Quienes no entendieron la emoción manifiesta en la presentación de nuestro libro deben saber que esas imágenes/sensaciones recorrieron mi ser durante todo el día; y afloraron en el mismo momento en que hubo que usar la palabra para transmitir el sentido de este sueño hecho realidad.

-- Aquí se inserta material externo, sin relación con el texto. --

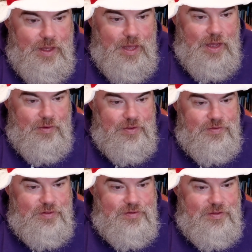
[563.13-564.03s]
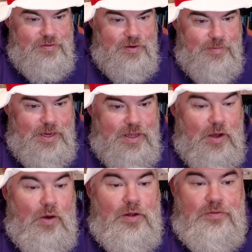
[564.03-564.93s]
How is it since our meeting?
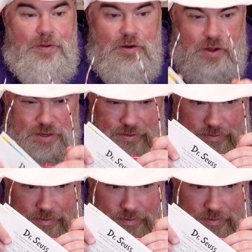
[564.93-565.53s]
Oh, it's been good.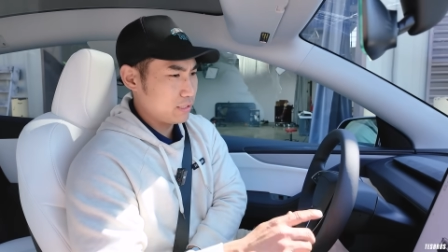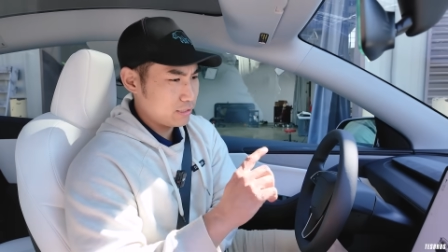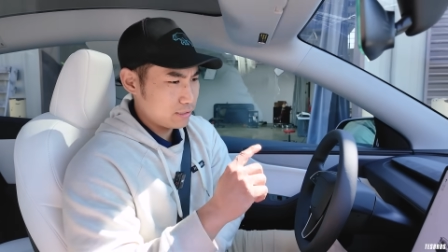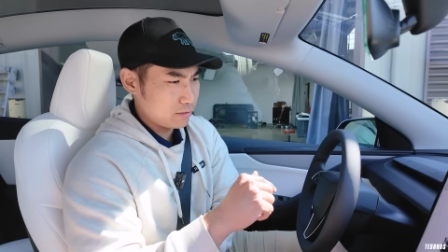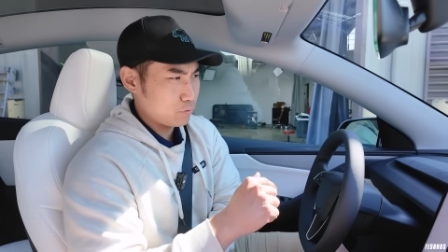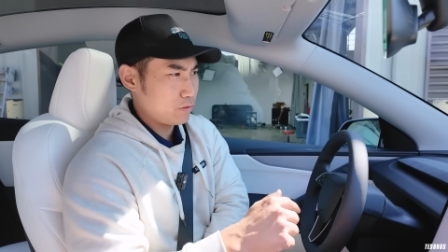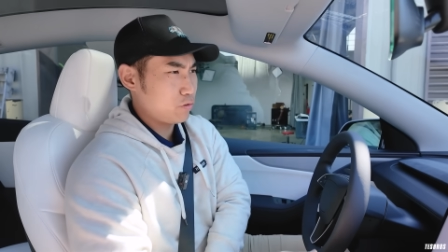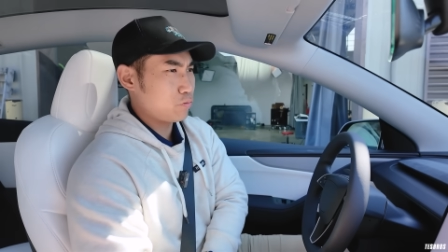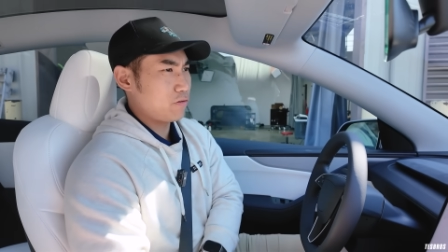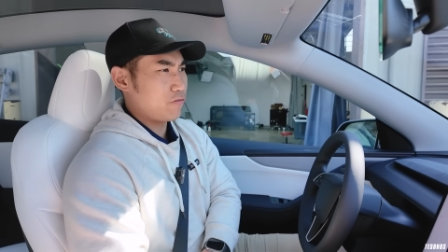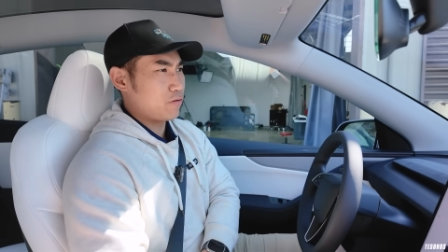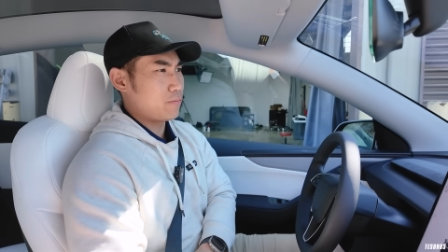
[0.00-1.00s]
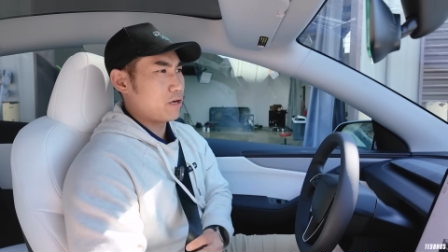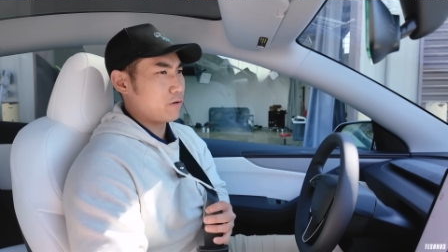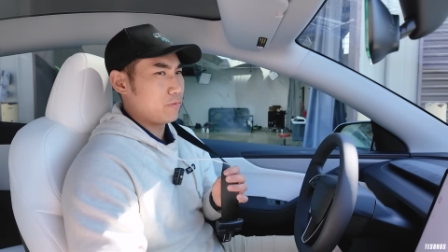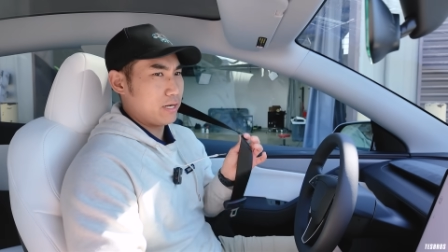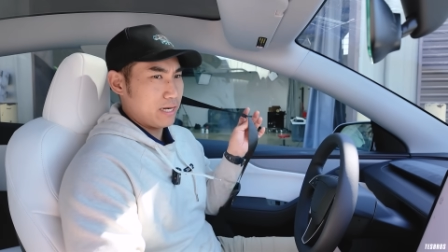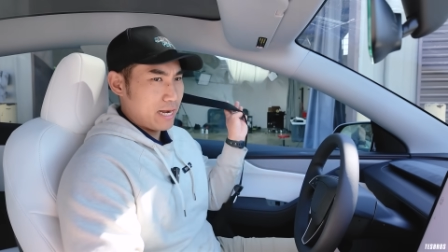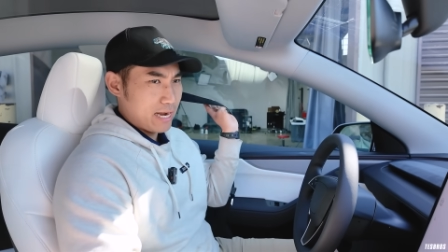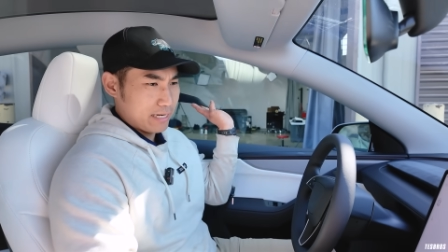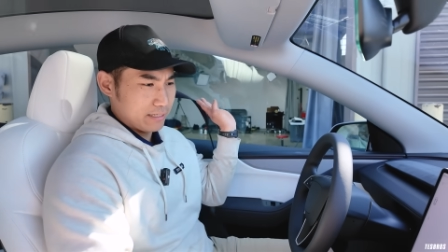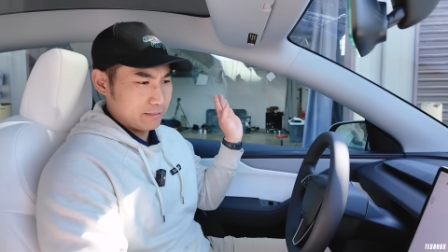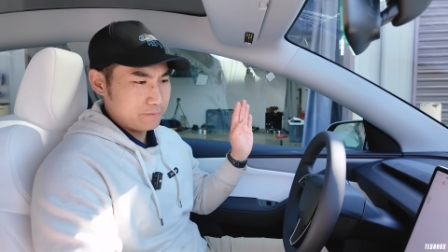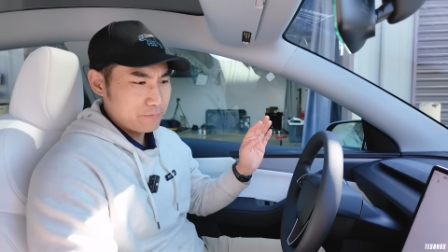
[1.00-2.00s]
This is a twenty twenty-four Model Y
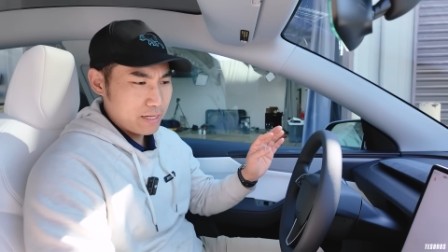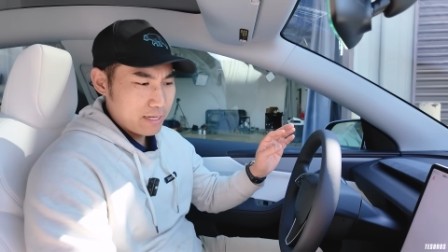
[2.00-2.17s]
Highland.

Diez años después de batallar con la impotencia de haber hecho sufrir a mis queridos viejos (sin intención ni merecimiento) hallé en las lágrimas de mi compañera/amor de vida, sentada en el piso, en primera fila, algunas reivindicaciones que necesitaba. Esas lágrimas ya no tenían el sabor a hiel de aquellas con las cuales convivimos un buen tiempo. Diez años después de aquél momento de aprendizaje que me antepuso la vida divisé desde una punta de la Sala Pinto como mi hija, la luz de mis ojos, me señalaba al cielo con su dedito índice, recordándome la charla táctica que me había promulgado horas antes de la presentación con su vocecita dulce: “Papi acordate que vos no estás solo, tus papis hoy también están vos pero no se dejan ver porque están en el cielo”.
Diez años después la vida me acomodó en el lugar en el que tenía que estar, cerca de buena gente como Turquito, Pablito, Dieguito, los chicos que integran la Cooperativa Al toque; cerca de personas que siempre estuvieron como mis queridos amigos de Radio Universidad (aún recuerdo que luego de quedar sin laburo, una noche, Neno, en nombre de todos, fue a llevarme algo de plata para sobrellevar el duro momento). Cómo no emocionarme. Cómo abstraerme de la emoción de ver tanta gente querida en ese auditorio lleno: amigos, hermanos de la vida, familia, gente del fútbol, familias de futbolistas evocados en Centro Atrás, colegas… A todos y cada uno…gracias!!!. Gracias porque de alguna manera colaboraron para secar las lágrimas de mis viejos…Y eso es algo que jamás olvidaré.